* _Records for this task_:
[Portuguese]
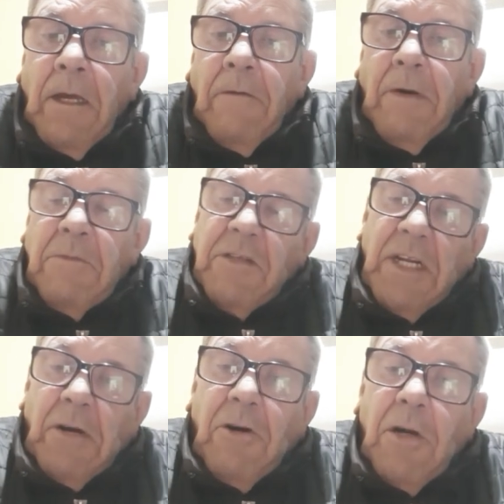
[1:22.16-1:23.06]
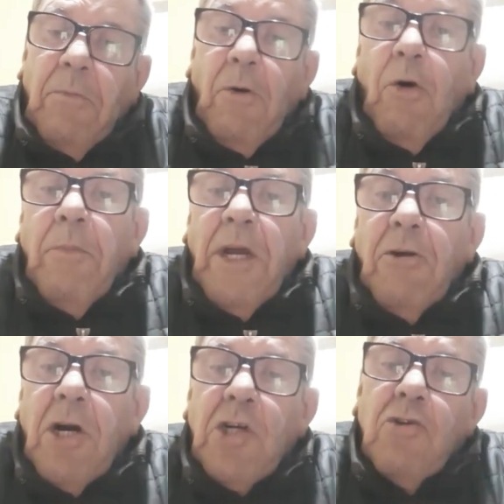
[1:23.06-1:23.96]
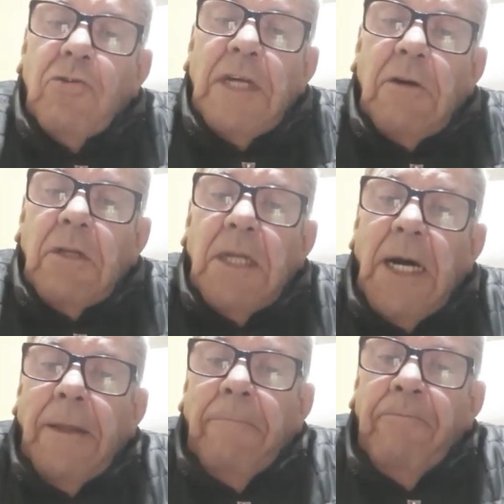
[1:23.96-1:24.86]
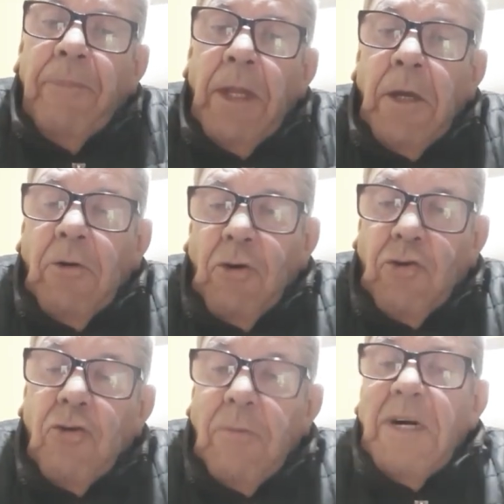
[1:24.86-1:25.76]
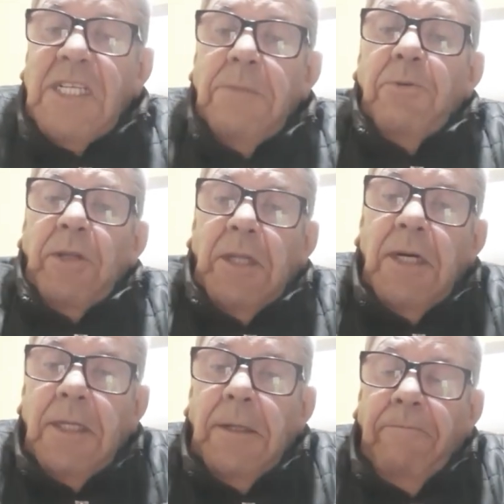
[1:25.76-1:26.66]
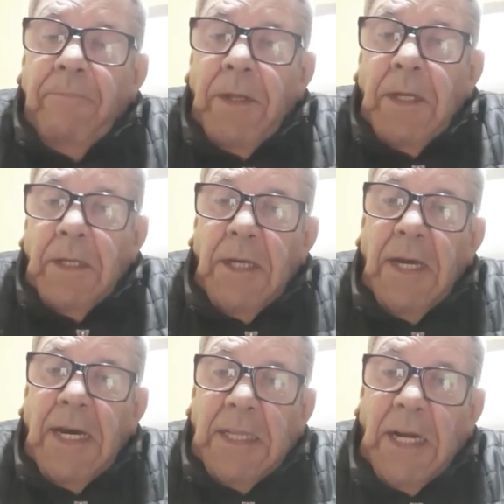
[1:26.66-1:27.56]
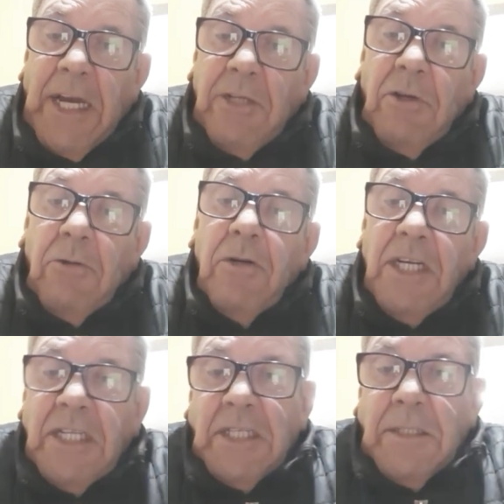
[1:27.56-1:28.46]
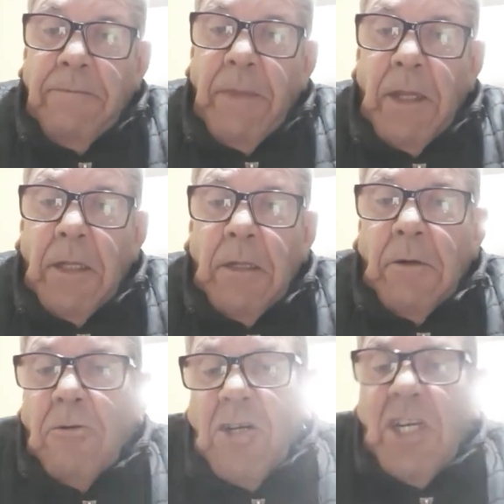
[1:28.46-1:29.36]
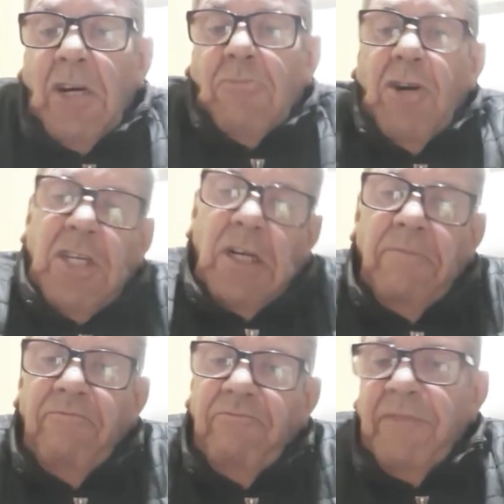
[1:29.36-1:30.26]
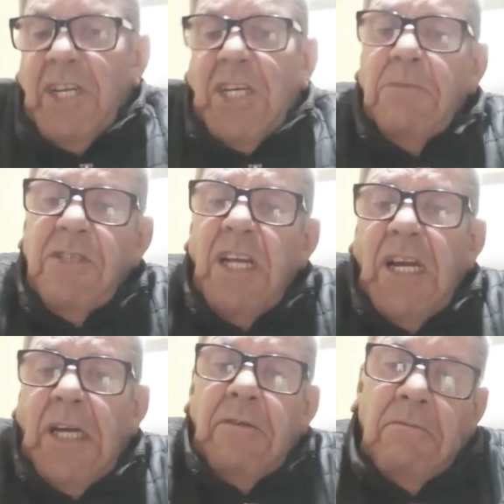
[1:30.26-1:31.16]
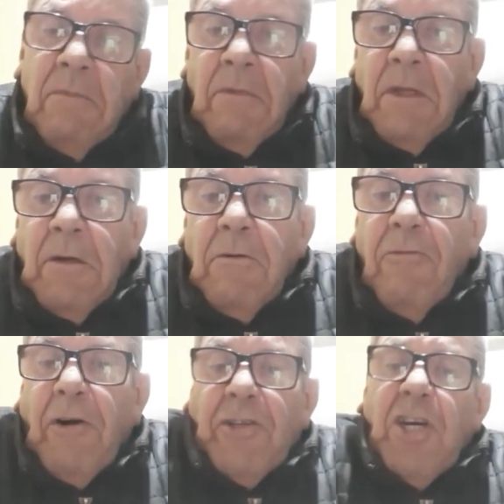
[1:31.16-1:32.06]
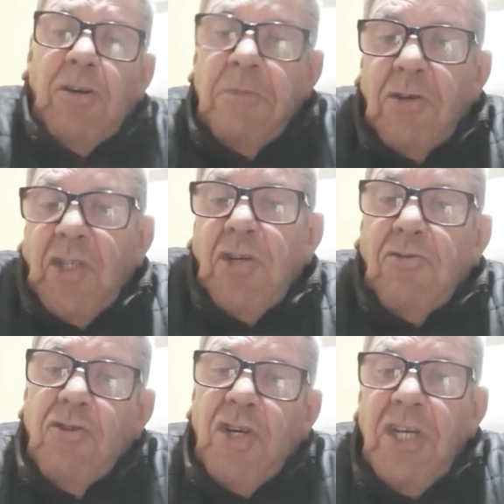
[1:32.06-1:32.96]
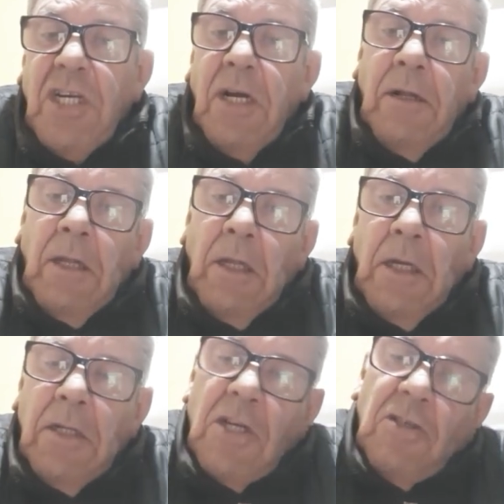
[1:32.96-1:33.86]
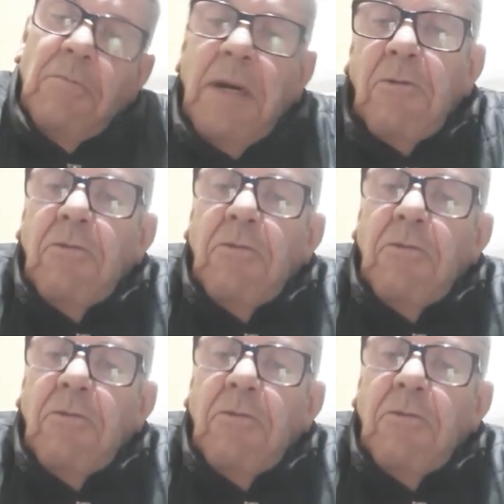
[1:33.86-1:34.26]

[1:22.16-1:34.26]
Vamos ver agora o melhor jogo da rodada, o jogo mais importante que é Atlético e Corinthians. Coxa é coxa, deixamos de lado. O Walter já comeu cinco coxinhas e nós comemos,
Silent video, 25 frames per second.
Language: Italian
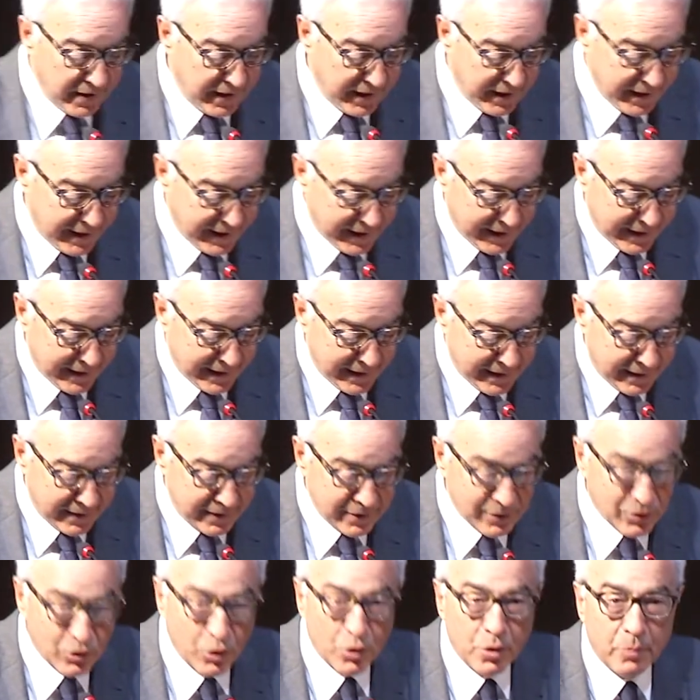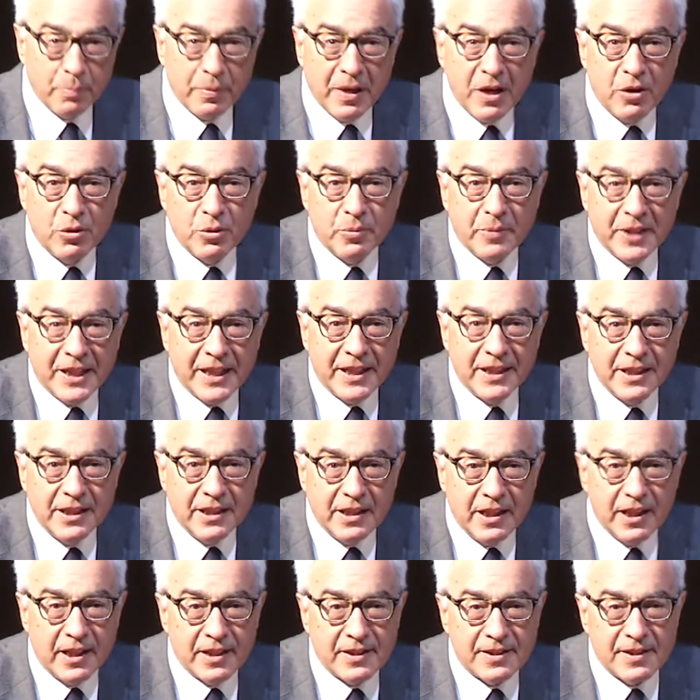Eh sono Paolo
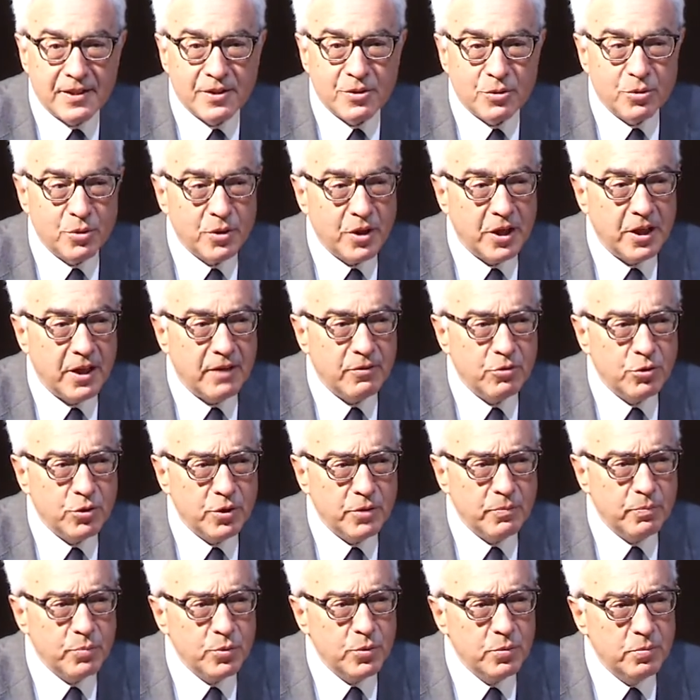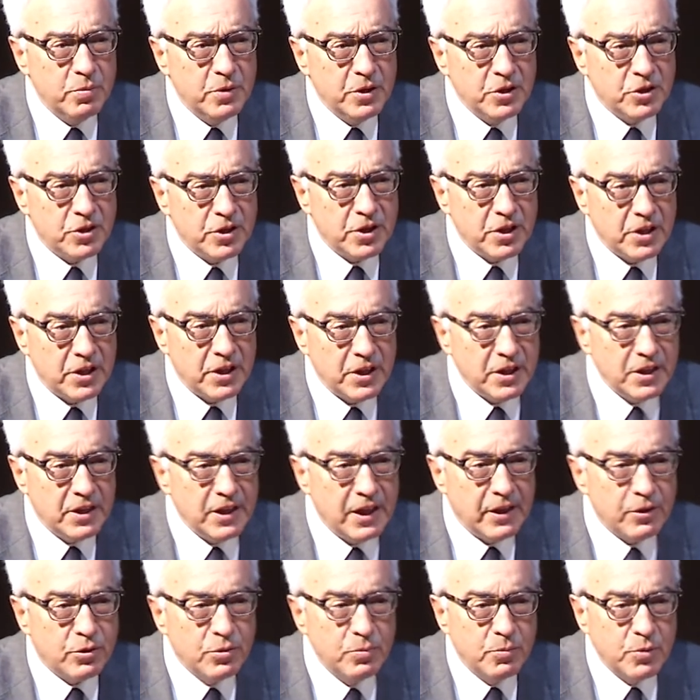Manarini, l'assessore ai lavori pubblici
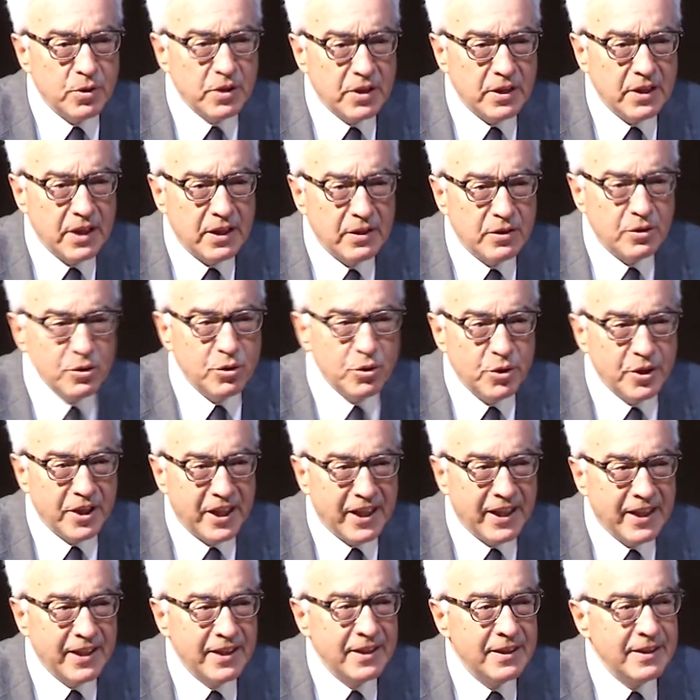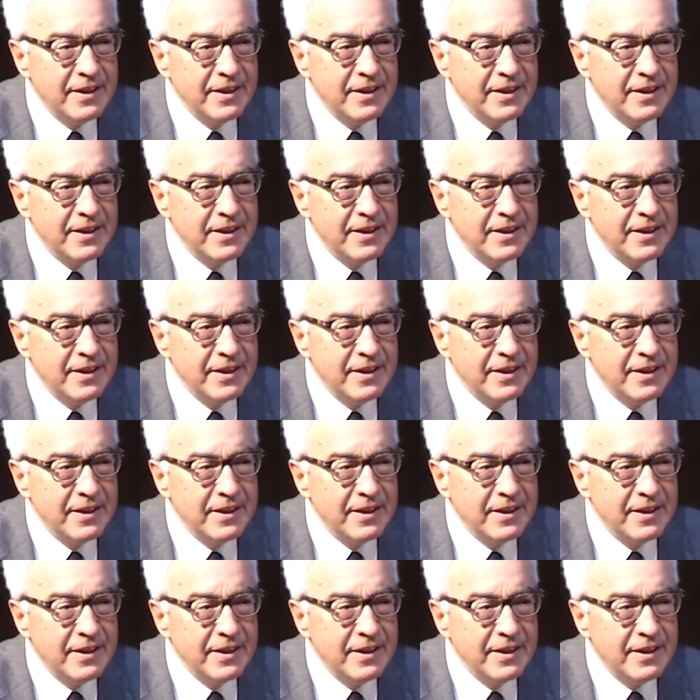del Comune di Ancona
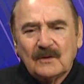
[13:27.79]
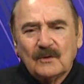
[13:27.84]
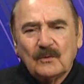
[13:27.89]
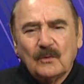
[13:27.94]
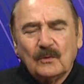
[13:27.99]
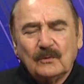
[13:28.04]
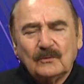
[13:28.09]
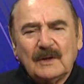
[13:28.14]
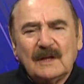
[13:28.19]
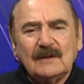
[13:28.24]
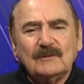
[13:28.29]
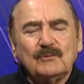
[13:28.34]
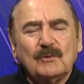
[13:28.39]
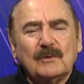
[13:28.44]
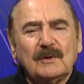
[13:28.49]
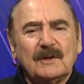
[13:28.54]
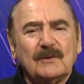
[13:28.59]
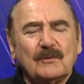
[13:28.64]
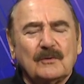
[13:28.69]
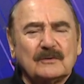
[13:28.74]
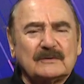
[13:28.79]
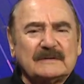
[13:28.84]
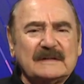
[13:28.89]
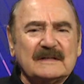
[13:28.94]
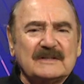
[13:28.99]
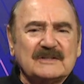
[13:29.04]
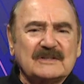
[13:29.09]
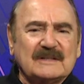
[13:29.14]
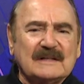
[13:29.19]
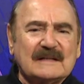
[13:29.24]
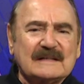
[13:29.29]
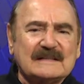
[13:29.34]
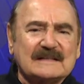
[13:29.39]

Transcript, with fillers: ondan dolayı ortaya çıkan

* _Task objective_: Write out each entry exactly; any pictures stay out of the copy.

* _Output for this exercise_:
[Portuguese]
[1:22.16-1:23.06]
[1:23.06-1:23.96]
[1:23.96-1:24.86]
[1:24.86-1:25.76]
[1:25.76-1:26.66]
[1:26.66-1:27.56]
[1:27.56-1:28.46]
[1:28.46-1:29.36]
[1:29.36-1:30.26]
[1:30.26-1:31.16]
[1:31.16-1:32.06]
[1:32.06-1:32.96]
[1:32.96-1:33.86]
[1:33.86-1:34.26]

[1:22.16-1:34.26]
Vamos ver agora o melhor jogo da rodada, o jogo mais importante que é Atlético e Corinthians. Coxa é coxa, deixamos de lado. O Walter já comeu cinco coxinhas e nós comemos,
Silent video, 25 frames per second.
Language: Italian
Eh sono Paolo
Manarini, l'assessore ai lavori pubblici
del Comune di Ancona
[13:27.79]
[13:27.84]
[13:27.89]
[13:27.94]
[13:27.99]
[13:28.04]
[13:28.09]
[13:28.14]
[13:28.19]
[13:28.24]
[13:28.29]
[13:28.34]
[13:28.39]
[13:28.44]
[13:28.49]
[13:28.54]
[13:28.59]
[13:28.64]
[13:28.69]
[13:28.74]
[13:28.79]
[13:28.84]
[13:28.89]
[13:28.94]
[13:28.99]
[13:29.04]
[13:29.09]
[13:29.14]
[13:29.19]
[13:29.24]
[13:29.29]
[13:29.34]
[13:29.39]

Transcript, with fillers: ondan dolayı ortaya çıkan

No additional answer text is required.